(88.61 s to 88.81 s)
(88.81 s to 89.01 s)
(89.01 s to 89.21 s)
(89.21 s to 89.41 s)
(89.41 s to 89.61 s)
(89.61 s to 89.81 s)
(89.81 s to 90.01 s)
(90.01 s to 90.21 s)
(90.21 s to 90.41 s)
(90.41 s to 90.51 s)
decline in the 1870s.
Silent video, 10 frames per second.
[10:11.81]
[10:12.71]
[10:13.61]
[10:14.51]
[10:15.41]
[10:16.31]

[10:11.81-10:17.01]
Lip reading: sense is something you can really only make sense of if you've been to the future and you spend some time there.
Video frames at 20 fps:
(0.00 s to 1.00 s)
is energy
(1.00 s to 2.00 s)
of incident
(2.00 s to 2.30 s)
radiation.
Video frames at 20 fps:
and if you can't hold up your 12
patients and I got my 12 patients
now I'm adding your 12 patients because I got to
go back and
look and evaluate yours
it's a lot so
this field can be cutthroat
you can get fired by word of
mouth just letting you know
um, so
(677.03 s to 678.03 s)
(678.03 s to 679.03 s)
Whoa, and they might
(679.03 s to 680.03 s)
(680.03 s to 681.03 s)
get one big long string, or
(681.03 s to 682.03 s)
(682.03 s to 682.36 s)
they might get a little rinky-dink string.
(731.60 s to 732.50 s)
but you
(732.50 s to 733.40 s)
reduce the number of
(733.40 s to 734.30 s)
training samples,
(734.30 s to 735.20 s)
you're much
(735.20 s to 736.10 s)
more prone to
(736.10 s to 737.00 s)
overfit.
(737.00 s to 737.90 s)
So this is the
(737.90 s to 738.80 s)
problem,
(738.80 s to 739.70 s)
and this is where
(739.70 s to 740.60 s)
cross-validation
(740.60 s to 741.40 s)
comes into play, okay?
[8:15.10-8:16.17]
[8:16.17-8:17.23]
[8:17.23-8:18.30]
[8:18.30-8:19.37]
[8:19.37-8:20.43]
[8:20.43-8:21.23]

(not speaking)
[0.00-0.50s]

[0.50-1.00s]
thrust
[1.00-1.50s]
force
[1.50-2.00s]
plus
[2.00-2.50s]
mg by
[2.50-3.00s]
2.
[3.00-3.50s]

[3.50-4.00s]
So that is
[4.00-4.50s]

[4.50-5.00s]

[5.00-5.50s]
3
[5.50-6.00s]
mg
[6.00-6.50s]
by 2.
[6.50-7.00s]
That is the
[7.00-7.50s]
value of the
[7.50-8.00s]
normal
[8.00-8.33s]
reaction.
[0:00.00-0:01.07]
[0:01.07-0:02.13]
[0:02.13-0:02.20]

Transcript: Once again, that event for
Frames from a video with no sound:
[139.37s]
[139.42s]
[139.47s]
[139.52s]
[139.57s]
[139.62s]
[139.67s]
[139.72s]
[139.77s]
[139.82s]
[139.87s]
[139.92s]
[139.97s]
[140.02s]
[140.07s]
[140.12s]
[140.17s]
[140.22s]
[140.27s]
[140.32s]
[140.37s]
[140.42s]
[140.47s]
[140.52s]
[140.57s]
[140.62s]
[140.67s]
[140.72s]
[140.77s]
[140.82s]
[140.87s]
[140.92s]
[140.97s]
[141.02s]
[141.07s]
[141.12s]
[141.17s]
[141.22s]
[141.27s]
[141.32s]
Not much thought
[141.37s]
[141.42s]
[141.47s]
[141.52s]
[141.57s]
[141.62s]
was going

* * * *

ASSIGNED TASK
Write the records out in full, exactly as they read above.

OUTPUT FOR THIS EXERCISE
(88.61 s to 88.81 s)
(88.81 s to 89.01 s)
(89.01 s to 89.21 s)
(89.21 s to 89.41 s)
(89.41 s to 89.61 s)
(89.61 s to 89.81 s)
(89.81 s to 90.01 s)
(90.01 s to 90.21 s)
(90.21 s to 90.41 s)
(90.41 s to 90.51 s)
decline in the 1870s.
Silent video, 10 frames per second.
[10:11.81]
[10:12.71]
[10:13.61]
[10:14.51]
[10:15.41]
[10:16.31]

[10:11.81-10:17.01]
Lip reading: sense is something you can really only make sense of if you've been to the future and you spend some time there.
Video frames at 20 fps:
(0.00 s to 1.00 s)
is energy
(1.00 s to 2.00 s)
of incident
(2.00 s to 2.30 s)
radiation.
Video frames at 20 fps:
and if you can't hold up your 12
patients and I got my 12 patients
now I'm adding your 12 patients because I got to
go back and
look and evaluate yours
it's a lot so
this field can be cutthroat
you can get fired by word of
mouth just letting you know
um, so
(677.03 s to 678.03 s)
(678.03 s to 679.03 s)
Whoa, and they might
(679.03 s to 680.03 s)
(680.03 s to 681.03 s)
get one big long string, or
(681.03 s to 682.03 s)
(682.03 s to 682.36 s)
they might get a little rinky-dink string.
(731.60 s to 732.50 s)
but you
(732.50 s to 733.40 s)
reduce the number of
(733.40 s to 734.30 s)
training samples,
(734.30 s to 735.20 s)
you're much
(735.20 s to 736.10 s)
more prone to
(736.10 s to 737.00 s)
overfit.
(737.00 s to 737.90 s)
So this is the
(737.90 s to 738.80 s)
problem,
(738.80 s to 739.70 s)
and this is where
(739.70 s to 740.60 s)
cross-validation
(740.60 s to 741.40 s)
comes into play, okay?
[8:15.10-8:16.17]
[8:16.17-8:17.23]
[8:17.23-8:18.30]
[8:18.30-8:19.37]
[8:19.37-8:20.43]
[8:20.43-8:21.23]

(not speaking)
[0.00-0.50s]

[0.50-1.00s]
thrust
[1.00-1.50s]
force
[1.50-2.00s]
plus
[2.00-2.50s]
mg by
[2.50-3.00s]
2.
[3.00-3.50s]

[3.50-4.00s]
So that is
[4.00-4.50s]

[4.50-5.00s]

[5.00-5.50s]
3
[5.50-6.00s]
mg
[6.00-6.50s]
by 2.
[6.50-7.00s]
That is the
[7.00-7.50s]
value of the
[7.50-8.00s]
normal
[8.00-8.33s]
reaction.
[0:00.00-0:01.07]
[0:01.07-0:02.13]
[0:02.13-0:02.20]

Transcript: Once again, that event for
Frames from a video with no sound:
[139.37s]
[139.42s]
[139.47s]
[139.52s]
[139.57s]
[139.62s]
[139.67s]
[139.72s]
[139.77s]
[139.82s]
[139.87s]
[139.92s]
[139.97s]
[140.02s]
[140.07s]
[140.12s]
[140.17s]
[140.22s]
[140.27s]
[140.32s]
[140.37s]
[140.42s]
[140.47s]
[140.52s]
[140.57s]
[140.62s]
[140.67s]
[140.72s]
[140.77s]
[140.82s]
[140.87s]
[140.92s]
[140.97s]
[141.02s]
[141.07s]
[141.12s]
[141.17s]
[141.22s]
[141.27s]
[141.32s]
Not much thought
[141.37s]
[141.42s]
[141.47s]
[141.52s]
[141.57s]
[141.62s]
was going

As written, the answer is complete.